TASK TO CARRY OUT: Omit the images. Restate all of the records word for word.

Saved entries:
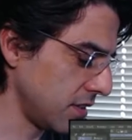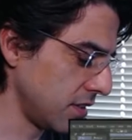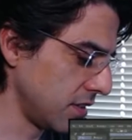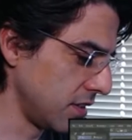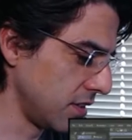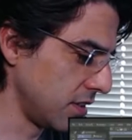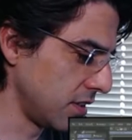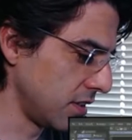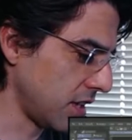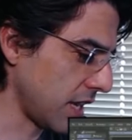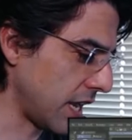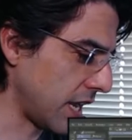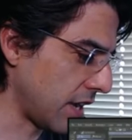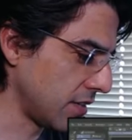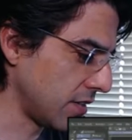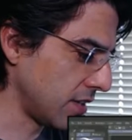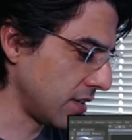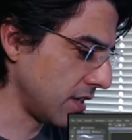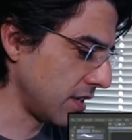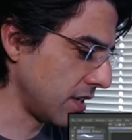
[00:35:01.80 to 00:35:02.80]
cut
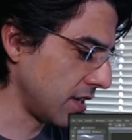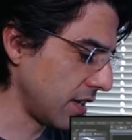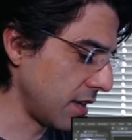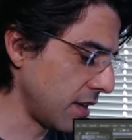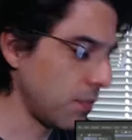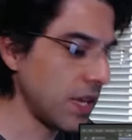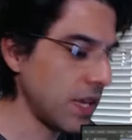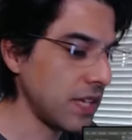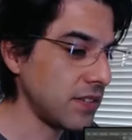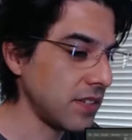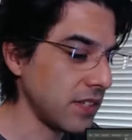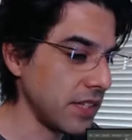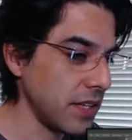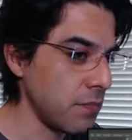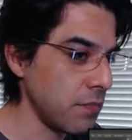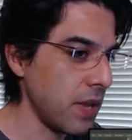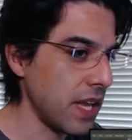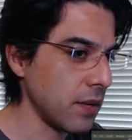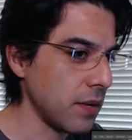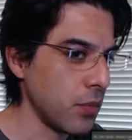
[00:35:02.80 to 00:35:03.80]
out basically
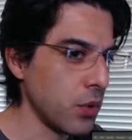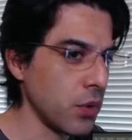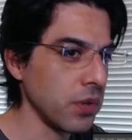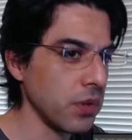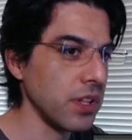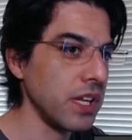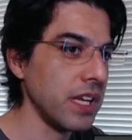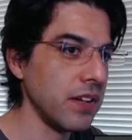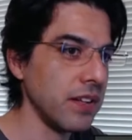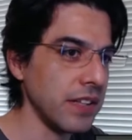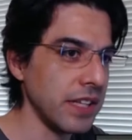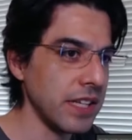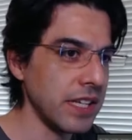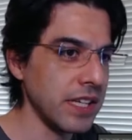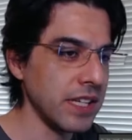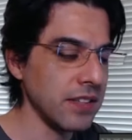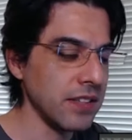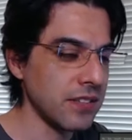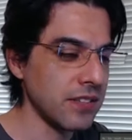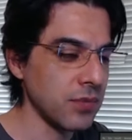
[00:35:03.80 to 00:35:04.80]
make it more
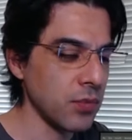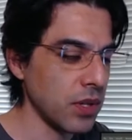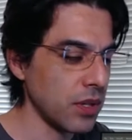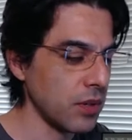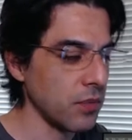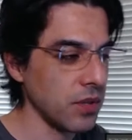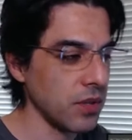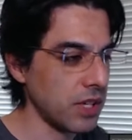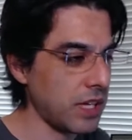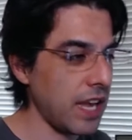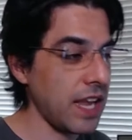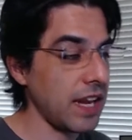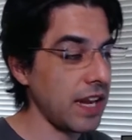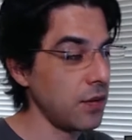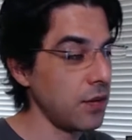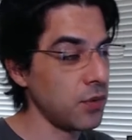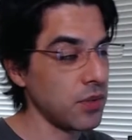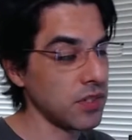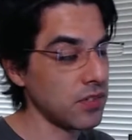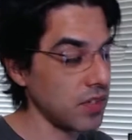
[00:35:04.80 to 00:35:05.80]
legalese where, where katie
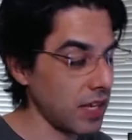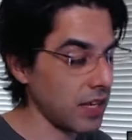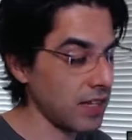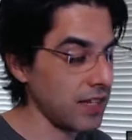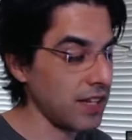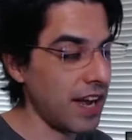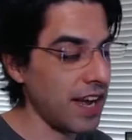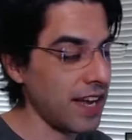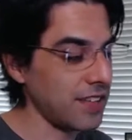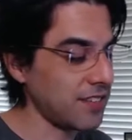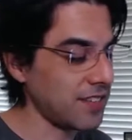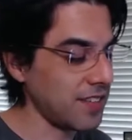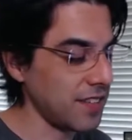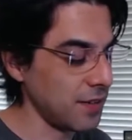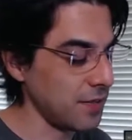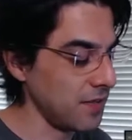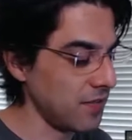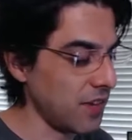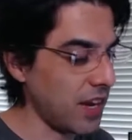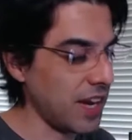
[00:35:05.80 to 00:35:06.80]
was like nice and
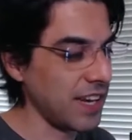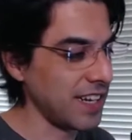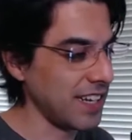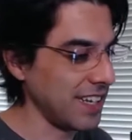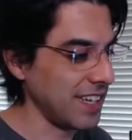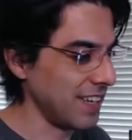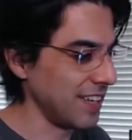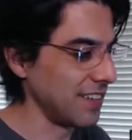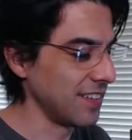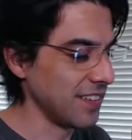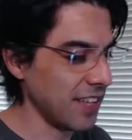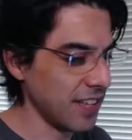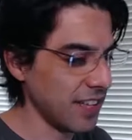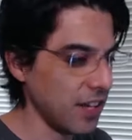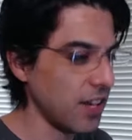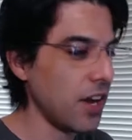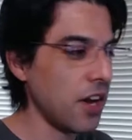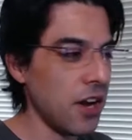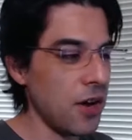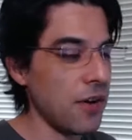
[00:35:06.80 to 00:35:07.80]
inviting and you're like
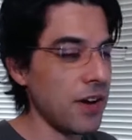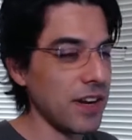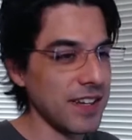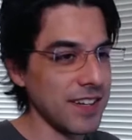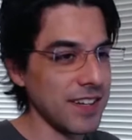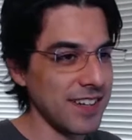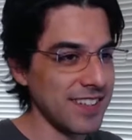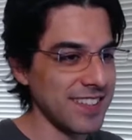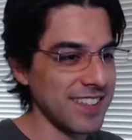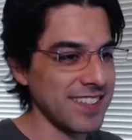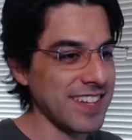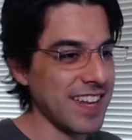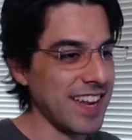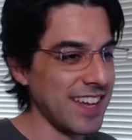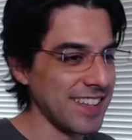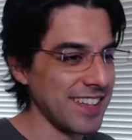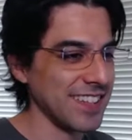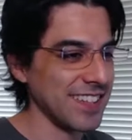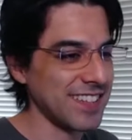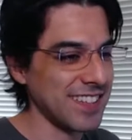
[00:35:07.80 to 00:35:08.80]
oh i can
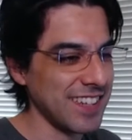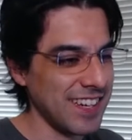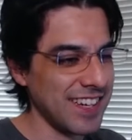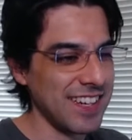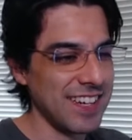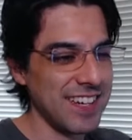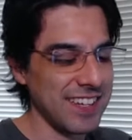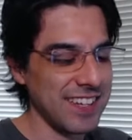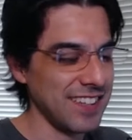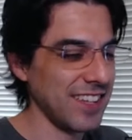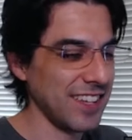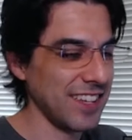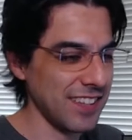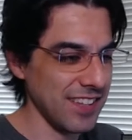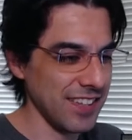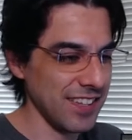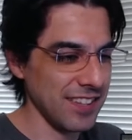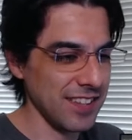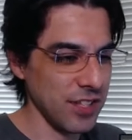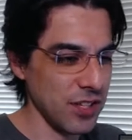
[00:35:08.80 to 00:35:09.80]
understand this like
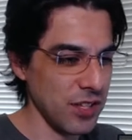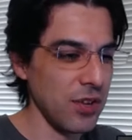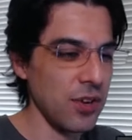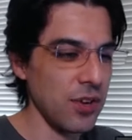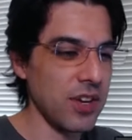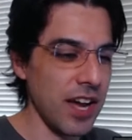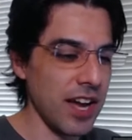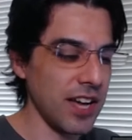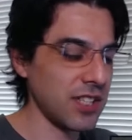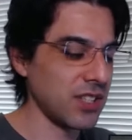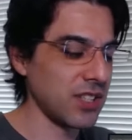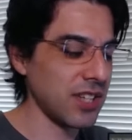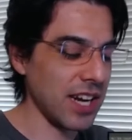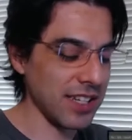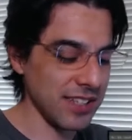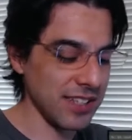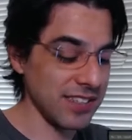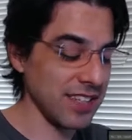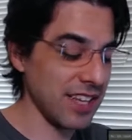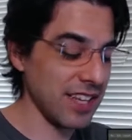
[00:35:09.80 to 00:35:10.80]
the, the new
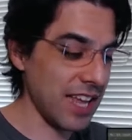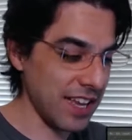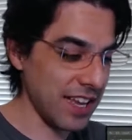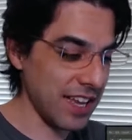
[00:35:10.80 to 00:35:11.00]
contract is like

PROBLEM SOLUTION:
[00:35:01.80 to 00:35:02.80]
cut
[00:35:02.80 to 00:35:03.80]
out basically
[00:35:03.80 to 00:35:04.80]
make it more
[00:35:04.80 to 00:35:05.80]
legalese where, where katie
[00:35:05.80 to 00:35:06.80]
was like nice and
[00:35:06.80 to 00:35:07.80]
inviting and you're like
[00:35:07.80 to 00:35:08.80]
oh i can
[00:35:08.80 to 00:35:09.80]
understand this like
[00:35:09.80 to 00:35:10.80]
the, the new
[00:35:10.80 to 00:35:11.00]
contract is like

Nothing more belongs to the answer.